- Collected material:
------------------------------

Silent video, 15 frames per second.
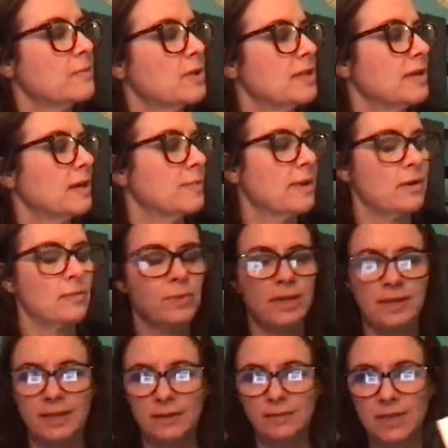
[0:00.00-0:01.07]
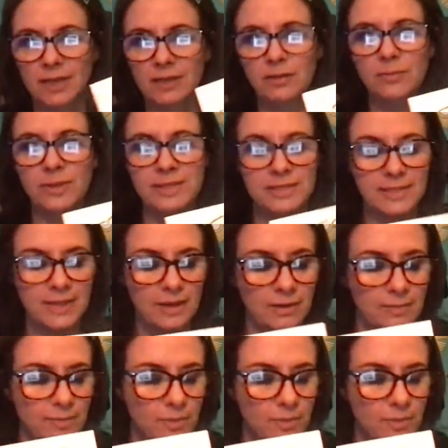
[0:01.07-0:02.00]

we think about blood can be a little bit scary,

------------------------------

- What you are asked to do: The response should reproduce all the material above exactly and leave out its pictures.

- Response:
Silent video, 15 frames per second.
[0:00.00-0:01.07]
[0:01.07-0:02.00]

we think about blood can be a little bit scary,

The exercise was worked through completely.